Elliot Memorial Scholarship
established in law
A new endowed scholarship has been established at the School of Law by the law firm Tyler Cooper & Alcorn and the Hartford Courant. The Ralph Gregory Elliot Memorial Scholarship honors the late Ralph Gregory Elliot, partner of Tyler Cooper & Alcorn, longtime outside counsel to the Courant and adjunct professor at the UConn School of Law. Elliot’s professional association with the Hartford Courant spanned more than 40 years. He was a champion of the First Amendment and a trusted collaborator with generations of Courant editors. Since 1974, Elliot had taught courses on media and the law and legal ethics at the School of Law as an adjunct professor. Last October, the school awarded Elliot its Medal of Excellence. The scholarship is intended to provide support for students enrolled at the UConn law school, with preference given to students with undergraduate degrees from Yale, Elliot’s alma mater. Once the $30,000 endowment has grown to a sufficient size, it may be used to establish a professorship in First Amendment law.

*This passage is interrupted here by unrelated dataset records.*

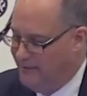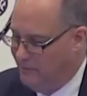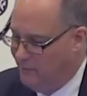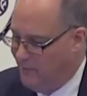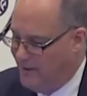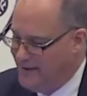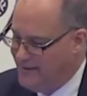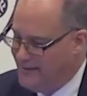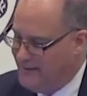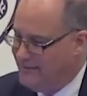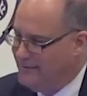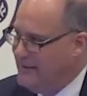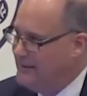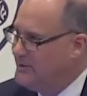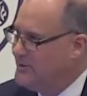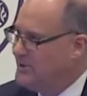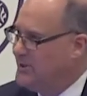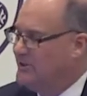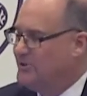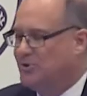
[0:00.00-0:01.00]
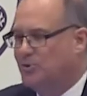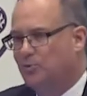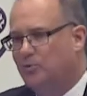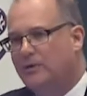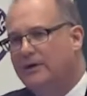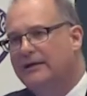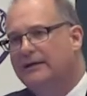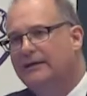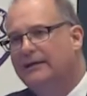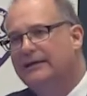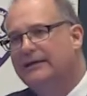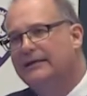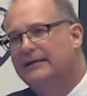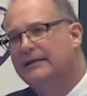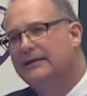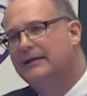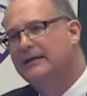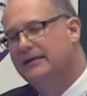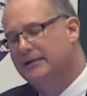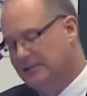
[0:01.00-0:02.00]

but one of the things that's really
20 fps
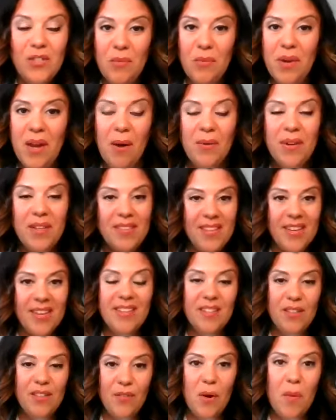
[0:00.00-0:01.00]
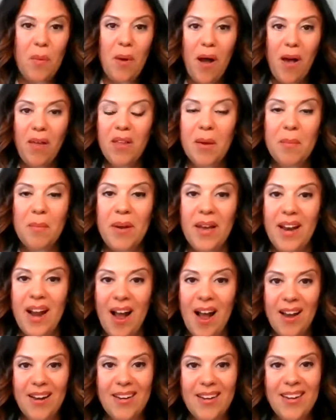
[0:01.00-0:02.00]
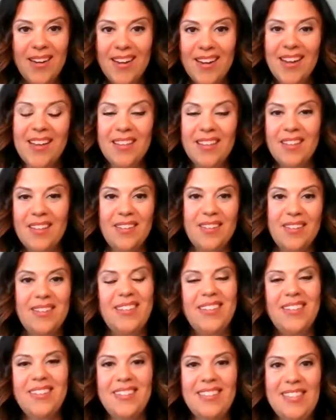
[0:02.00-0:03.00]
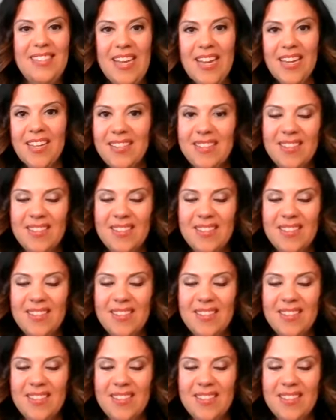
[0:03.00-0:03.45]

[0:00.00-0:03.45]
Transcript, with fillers: And we always say this for Apolla, but on the dance,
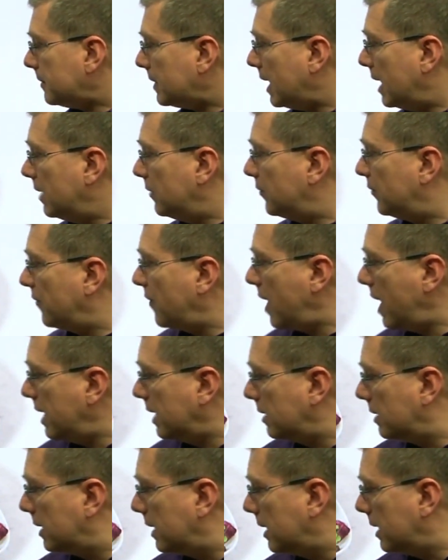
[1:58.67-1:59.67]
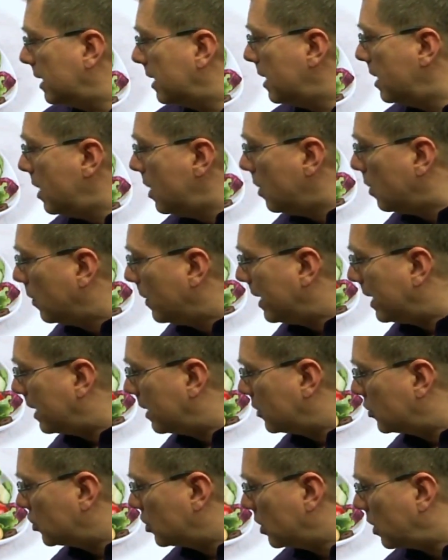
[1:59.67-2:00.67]
And finally, we
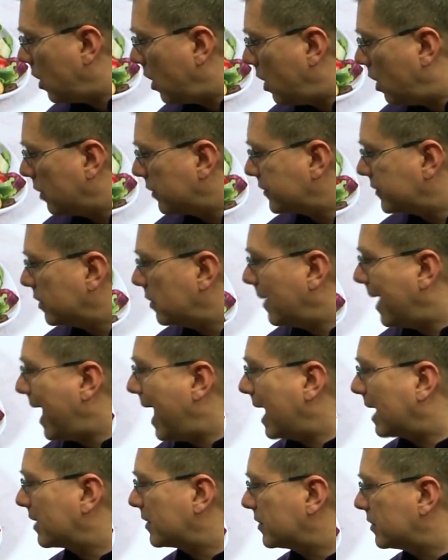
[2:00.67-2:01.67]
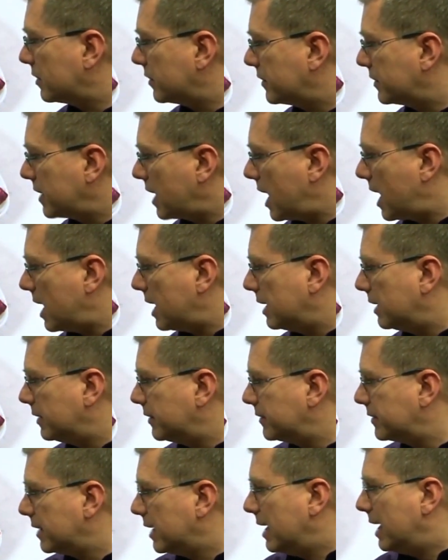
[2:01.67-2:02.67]
should also exercise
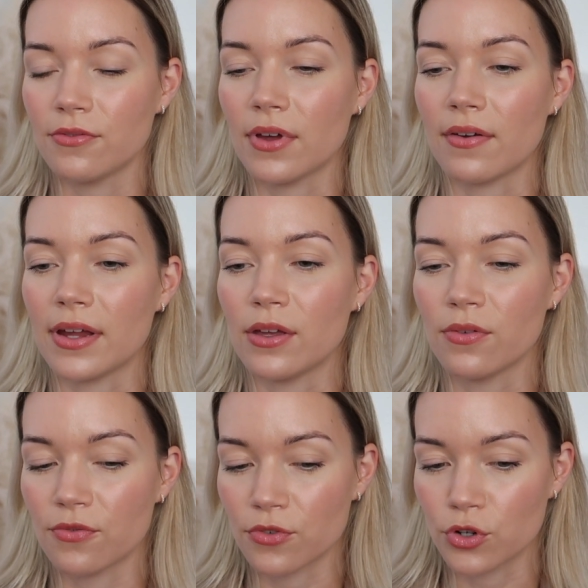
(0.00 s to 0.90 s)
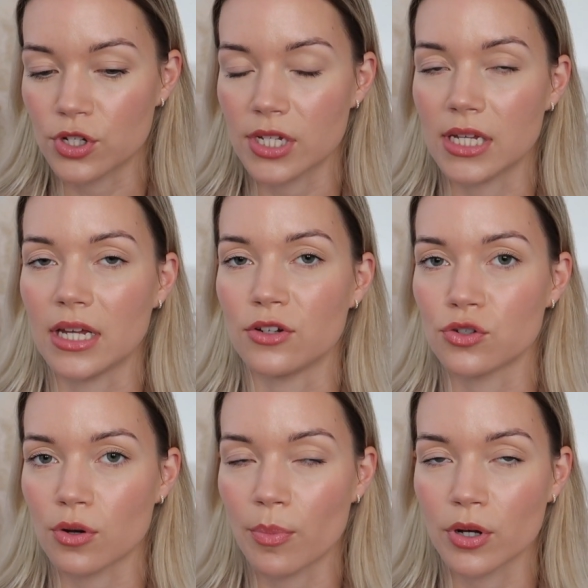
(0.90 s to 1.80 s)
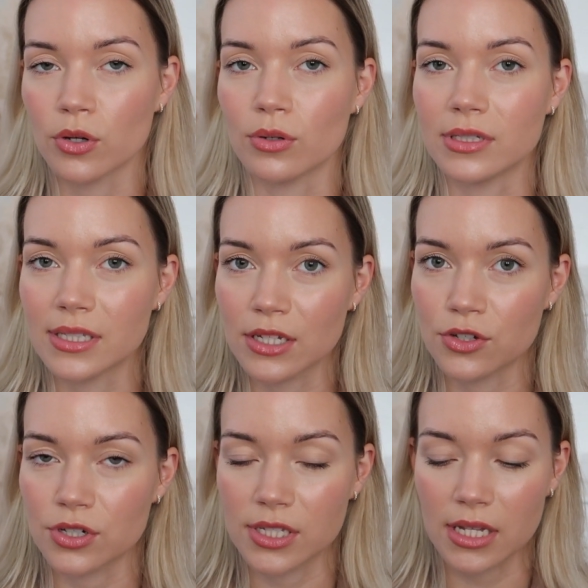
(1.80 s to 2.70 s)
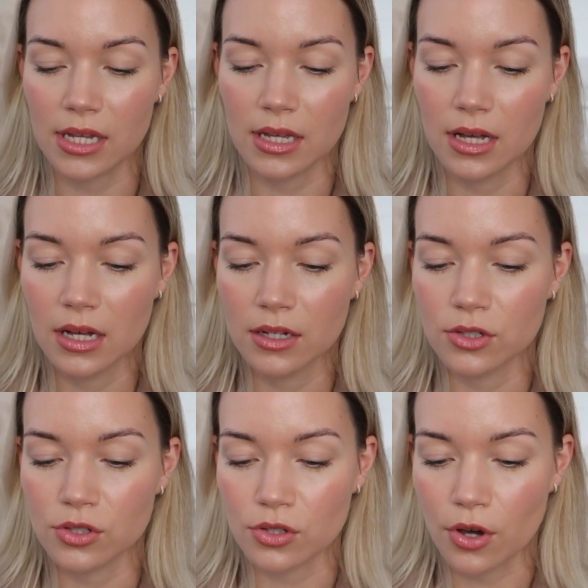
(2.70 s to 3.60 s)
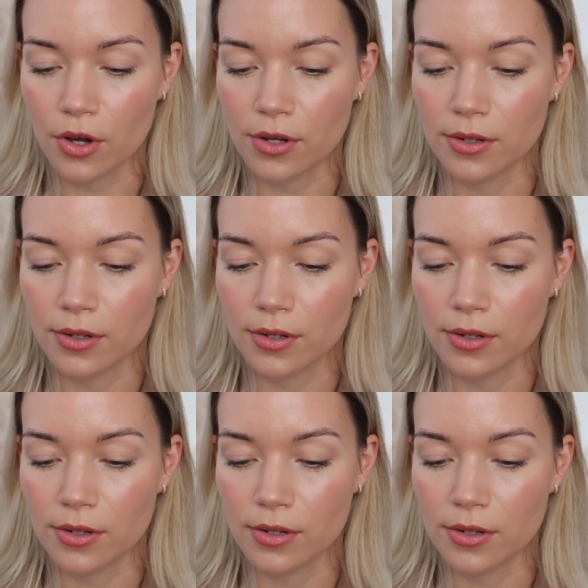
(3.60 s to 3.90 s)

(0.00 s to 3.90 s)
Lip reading: very fruity and tropical and citrusy. So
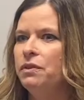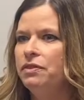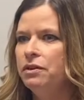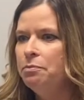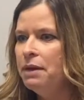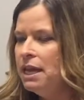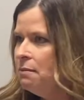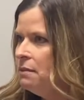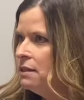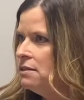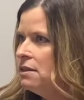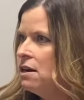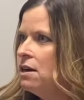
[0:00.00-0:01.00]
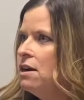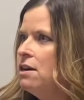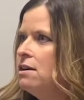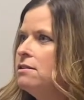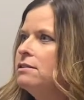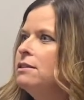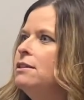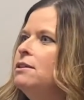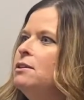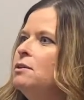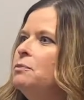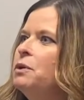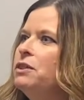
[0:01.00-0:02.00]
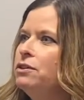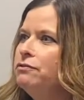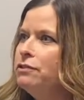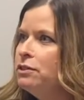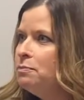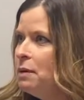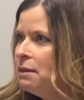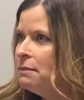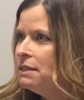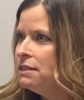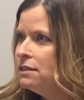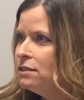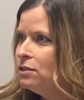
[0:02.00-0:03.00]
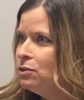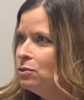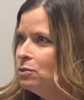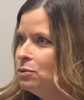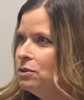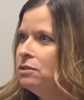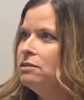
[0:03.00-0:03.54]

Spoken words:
their payments are, when their first payment is due,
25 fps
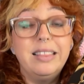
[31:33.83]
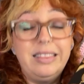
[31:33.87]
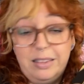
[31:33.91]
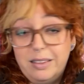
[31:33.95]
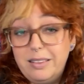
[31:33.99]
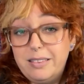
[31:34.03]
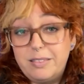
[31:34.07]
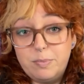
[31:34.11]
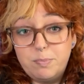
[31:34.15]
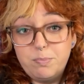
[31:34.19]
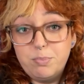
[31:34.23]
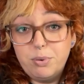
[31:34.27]

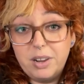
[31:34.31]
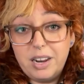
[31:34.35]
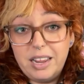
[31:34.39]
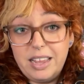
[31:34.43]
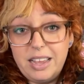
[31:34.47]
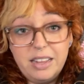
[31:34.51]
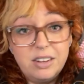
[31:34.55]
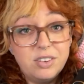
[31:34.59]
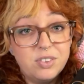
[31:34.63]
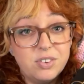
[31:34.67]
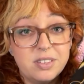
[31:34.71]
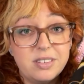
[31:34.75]
That's pretty
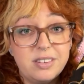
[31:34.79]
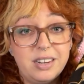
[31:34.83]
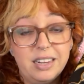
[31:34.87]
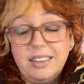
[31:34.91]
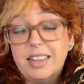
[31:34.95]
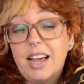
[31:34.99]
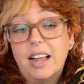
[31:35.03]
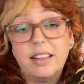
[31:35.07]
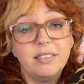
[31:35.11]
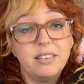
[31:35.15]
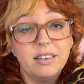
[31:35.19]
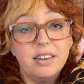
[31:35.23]
interesting.
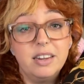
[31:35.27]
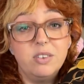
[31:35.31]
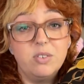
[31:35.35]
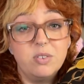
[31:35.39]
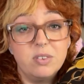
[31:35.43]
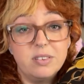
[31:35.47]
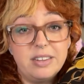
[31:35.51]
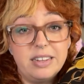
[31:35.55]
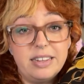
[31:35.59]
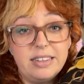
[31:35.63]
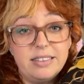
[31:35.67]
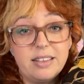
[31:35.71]
That's an
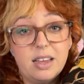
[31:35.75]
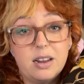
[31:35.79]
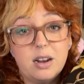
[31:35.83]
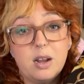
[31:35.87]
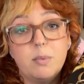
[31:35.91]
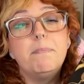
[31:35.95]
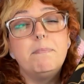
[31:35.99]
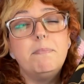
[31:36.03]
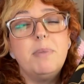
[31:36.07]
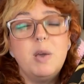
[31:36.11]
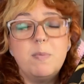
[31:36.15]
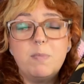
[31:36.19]
interesting
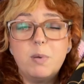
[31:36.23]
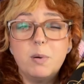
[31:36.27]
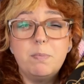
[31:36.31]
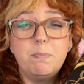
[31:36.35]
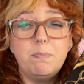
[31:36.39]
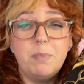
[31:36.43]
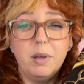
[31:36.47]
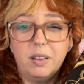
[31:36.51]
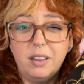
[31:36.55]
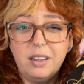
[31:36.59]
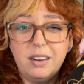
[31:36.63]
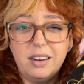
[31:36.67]
setup. People
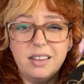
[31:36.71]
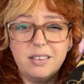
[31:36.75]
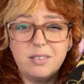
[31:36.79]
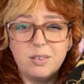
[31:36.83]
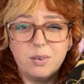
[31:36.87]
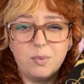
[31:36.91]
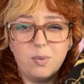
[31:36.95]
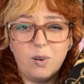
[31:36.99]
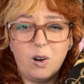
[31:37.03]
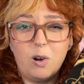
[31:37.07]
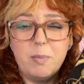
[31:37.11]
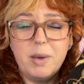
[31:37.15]
bill it as a
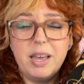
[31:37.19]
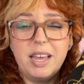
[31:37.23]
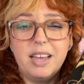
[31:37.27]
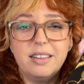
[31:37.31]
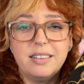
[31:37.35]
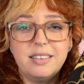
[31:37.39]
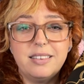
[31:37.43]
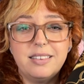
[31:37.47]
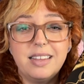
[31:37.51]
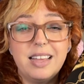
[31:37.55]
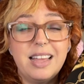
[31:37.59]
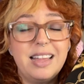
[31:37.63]

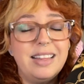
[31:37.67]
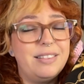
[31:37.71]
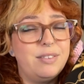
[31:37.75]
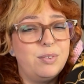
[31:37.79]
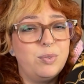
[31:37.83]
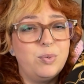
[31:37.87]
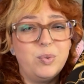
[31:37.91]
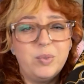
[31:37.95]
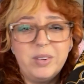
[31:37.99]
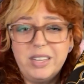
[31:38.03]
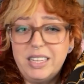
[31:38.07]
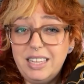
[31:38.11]
romance. It's
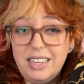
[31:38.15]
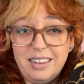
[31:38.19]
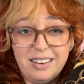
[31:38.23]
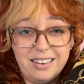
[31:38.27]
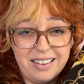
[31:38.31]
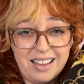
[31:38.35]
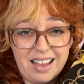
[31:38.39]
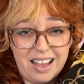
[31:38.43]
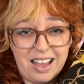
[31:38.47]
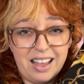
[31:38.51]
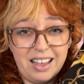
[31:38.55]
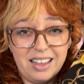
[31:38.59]
really
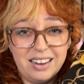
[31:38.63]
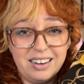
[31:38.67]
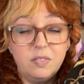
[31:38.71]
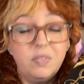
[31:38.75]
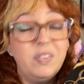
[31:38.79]
not.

Language scholarship Karen Maguire ’68 (CLAS), ’71 M.A., ’81 Ph.D. has endowed the Dorothy Maguire Scholarship in Modern and Classical Languages in UConn’s College of Liberal Arts and Sciences, a $60,000 fund that honors her late mother. Maguire is president and a founder of Satuit Technologies, Inc., whose products enable investment managers to track and manage their contacts with customers around the world. She began her career in academe but became an entrepreneur who drew her business skills out of a background rich in English, French and Italian literature. Her studies in comparative literature — she earned UConn’s very first doctoral degree awarded in the discipline — provided the opportunity to gain writing and analytical skills and exposure to a wide range of subject matter. That is why, Maguire says, she advises undergraduate students to pursue a degree in liberal arts. “You learn to think properly and to write well,” Maguire says of her academic background, which includes having spent time living with a family in France as part of a UConn study abroad graduate program.
GE endows scholarships
for The School of Engineering has received an endowment of $500,000 to establish the GE Advanced Materials Endowed Scholar Program Fund, focusing on African American students. The permanent endowment will support undergraduate scholarships in the departments of mechanical engineering, chemical engineering and materials science and engineering. The fund will award up to $5,000 annually in scholarships to two entering freshmen and will continue to support the recipients throughout their four years of study in the School of Engineering, provided academic performance requirements are met. “We are deeply gratified by this outstanding investment in the School of Engineering and its students,” says Dean Amir Faghri. “This gift will make an excellent engineering education affordable for a selection of superb students each year through its generosity. GE Advanced Materials is demonstrating its commitment to growing the engineering workforce in the region.” “Materials engineering will play a significant role in the future of the world,” says John Krenicki, president and CEO of GE Advanced Materials. “We’re delighted to be helping worthy African-American students have an opportunity to get an education in engineering and science. Scholarship awardees will also have the opportunity for a summer internship at one of our many locations worldwide.” GE Advanced Materials is a world leader in providing material solutions through engineering thermoplastics, silicon products and technology platforms, and fused quartz and ceramics. UConn has been a source of numerous technical and business leaders for GE Advanced Materials over the years.